The considered field is planned to be a pioneer in offshore CEOR. After the completion of pilot and matching the results in the simulation model, the key step is to upscale the results to the full field level. A critical step of the chemical EOR is to find the relative contribution of the influential parameters on the objective function like oil recovery. To do so, a detailed modeling work was performed for sensitivity and uncertainty analysis of AS flooding. Some of the important parameters used in the model are interfacial tension, chemical adsorption, slug size, and reduction of residual oil saturation by chemical.

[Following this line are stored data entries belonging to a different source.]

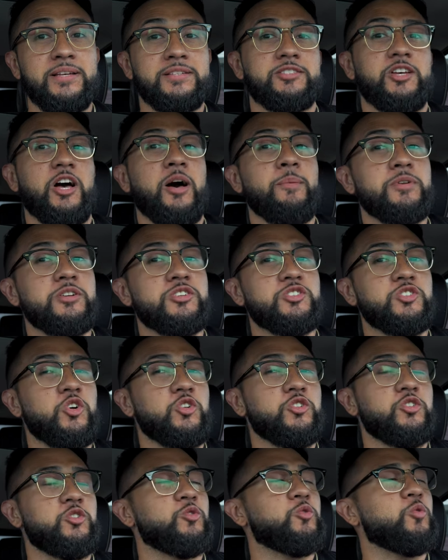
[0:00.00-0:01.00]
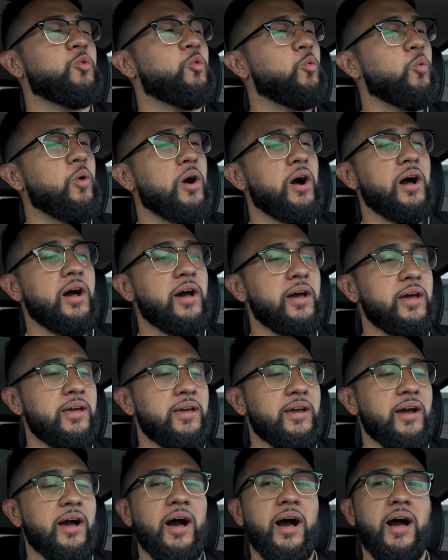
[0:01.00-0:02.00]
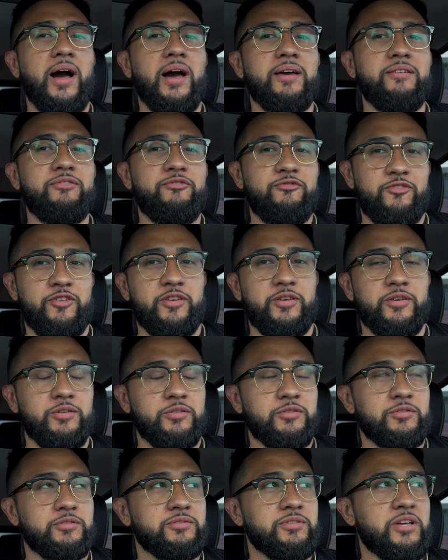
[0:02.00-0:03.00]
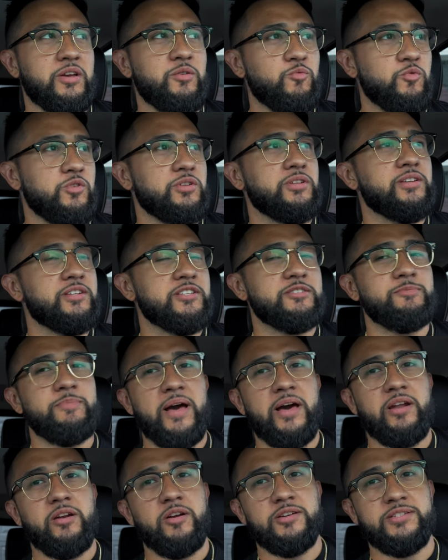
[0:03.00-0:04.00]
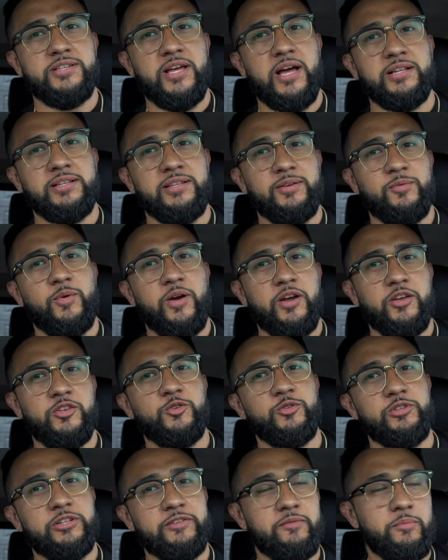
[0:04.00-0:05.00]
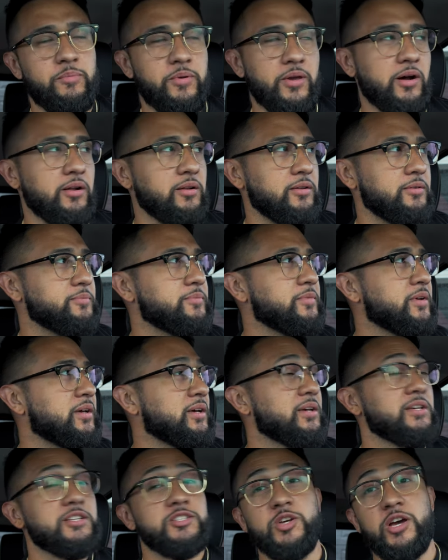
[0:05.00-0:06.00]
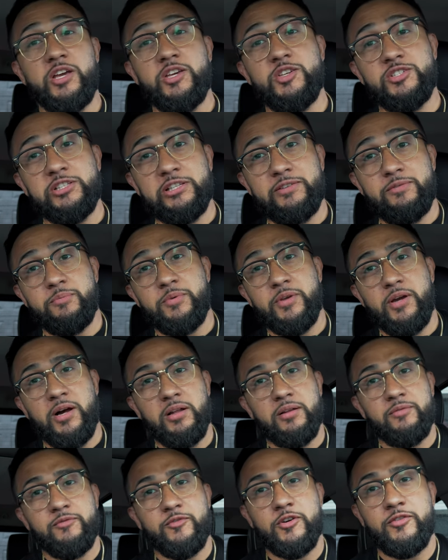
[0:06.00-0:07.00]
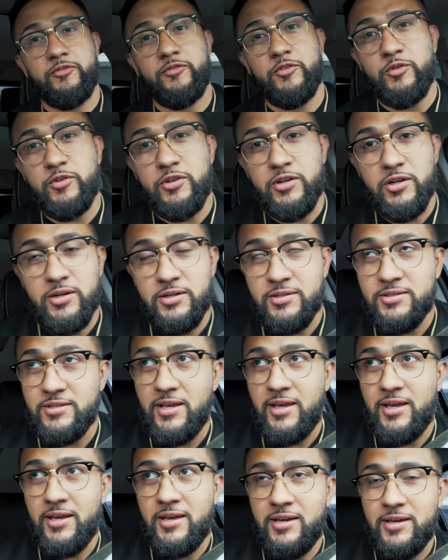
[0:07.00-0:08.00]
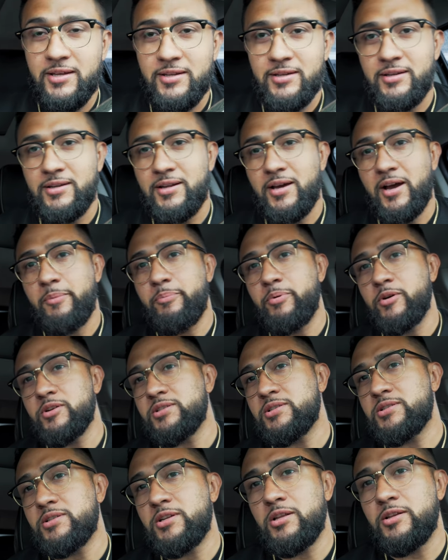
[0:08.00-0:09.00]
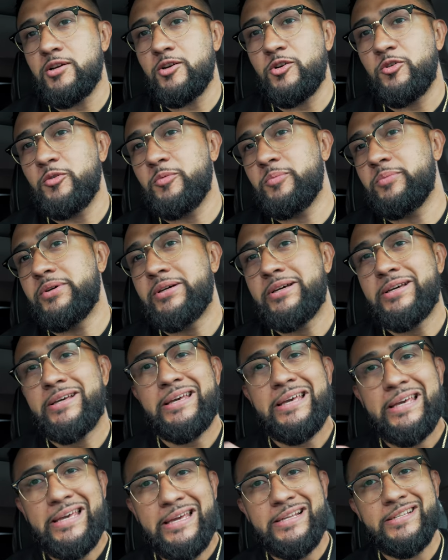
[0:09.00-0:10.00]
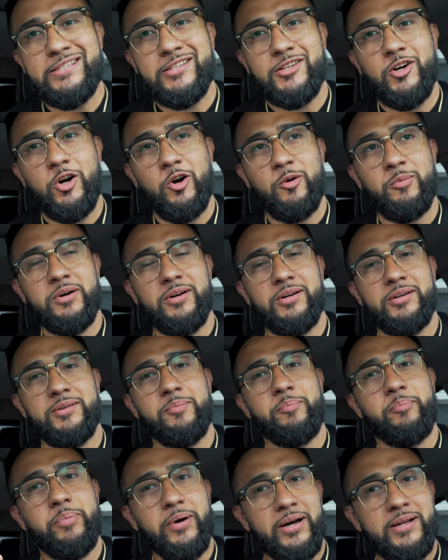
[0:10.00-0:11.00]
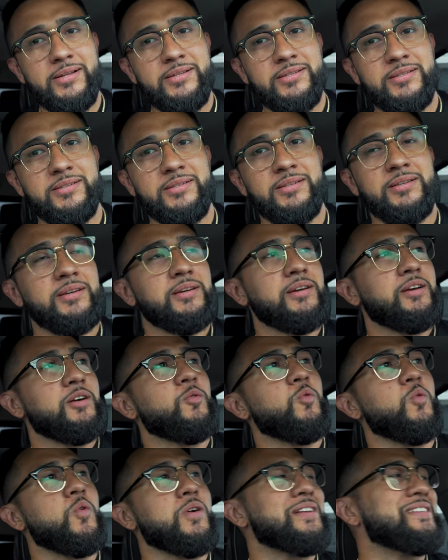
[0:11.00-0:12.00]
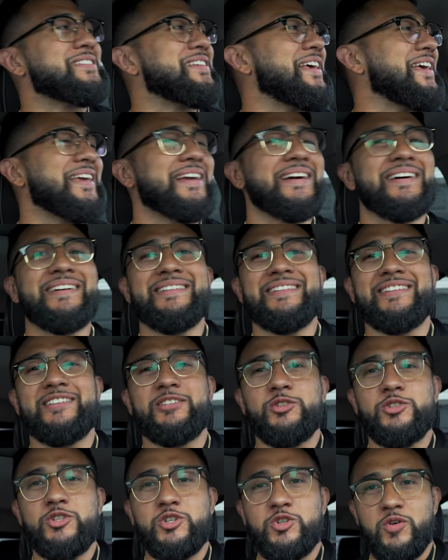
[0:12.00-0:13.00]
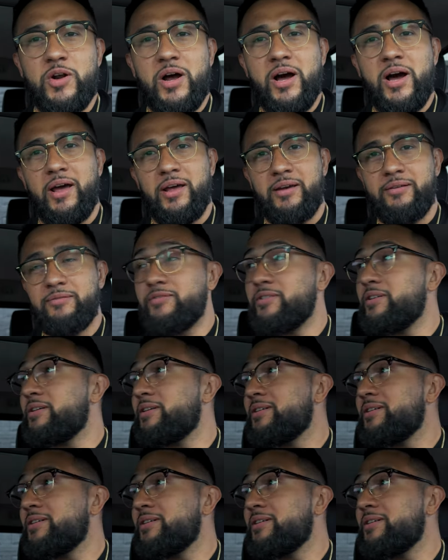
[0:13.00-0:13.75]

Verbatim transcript: So I'm gonna show you why I feel it really does matter exactly where you live in Puyallup. So I used to live in Puyallup for a few years and I purchased another home in Tacoma, but we're gonna take a little drive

A single well pilot test project was successfully conducted in 2007. The pilot entailed the injection of Alkaline-Surfactant chemicals and chemical tracer test into a waterflooded reservoir and produced from the same well. The pilot test indicated significant reduction of residual oil saturation (Sorw) in the range of 50% to 80% of Sorw. After running the uncertainty cases for the targeted reservoir, the probability ranges of the objective function were established. Based on the results of this uncertainty analysis, a proxy model has been built and subsequently quality checked to ensure that it can reproduce the simulated data with high accuracy. The developed proxy model was used to capture all combination of parameter ranges and do better decision making on the project. The results showed that based on the corresponding ranges of parameters, the residual oil reduction and slug size exhibited the highest and lowest impact on oil recovery, respectively. Therefore, the uncertainty of the objective function can be reduced by mitigating the uncertainty of the most influential parameters. Moreover, this work presents a proper workflow of CEOR modeling in addition to detailed and systematic approach for uncertainty evaluation.